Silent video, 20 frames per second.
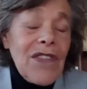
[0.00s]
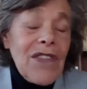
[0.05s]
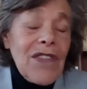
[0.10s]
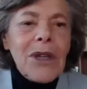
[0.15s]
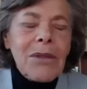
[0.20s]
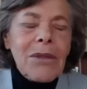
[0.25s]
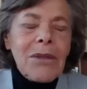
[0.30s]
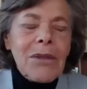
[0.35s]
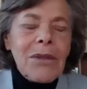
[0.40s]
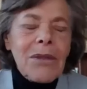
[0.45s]
but
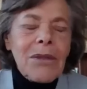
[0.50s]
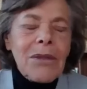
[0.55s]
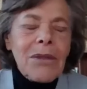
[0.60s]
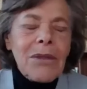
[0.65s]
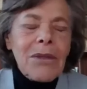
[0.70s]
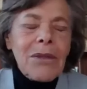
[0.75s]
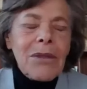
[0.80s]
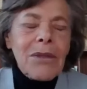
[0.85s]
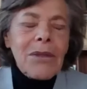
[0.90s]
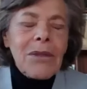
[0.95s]
would you
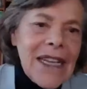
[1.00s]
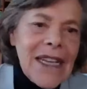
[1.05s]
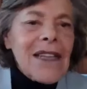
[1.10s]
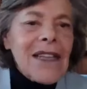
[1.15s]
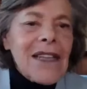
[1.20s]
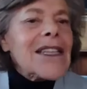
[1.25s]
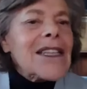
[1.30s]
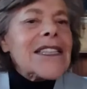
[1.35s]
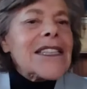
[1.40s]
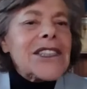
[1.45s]
like me to be
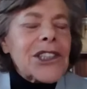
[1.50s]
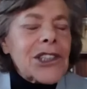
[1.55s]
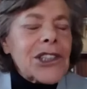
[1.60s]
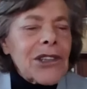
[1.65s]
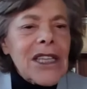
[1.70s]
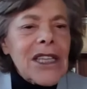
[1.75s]
less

> _HOW TO COMPLETE THIS TASK_: Each entry above should be copied word for word, with the images omitted.

> _ANSWER TO THE PROBLEM_:
Silent video, 20 frames per second.
[0.00s]
[0.05s]
[0.10s]
[0.15s]
[0.20s]
[0.25s]
[0.30s]
[0.35s]
[0.40s]
[0.45s]
but
[0.50s]
[0.55s]
[0.60s]
[0.65s]
[0.70s]
[0.75s]
[0.80s]
[0.85s]
[0.90s]
[0.95s]
would you
[1.00s]
[1.05s]
[1.10s]
[1.15s]
[1.20s]
[1.25s]
[1.30s]
[1.35s]
[1.40s]
[1.45s]
like me to be
[1.50s]
[1.55s]
[1.60s]
[1.65s]
[1.70s]
[1.75s]
less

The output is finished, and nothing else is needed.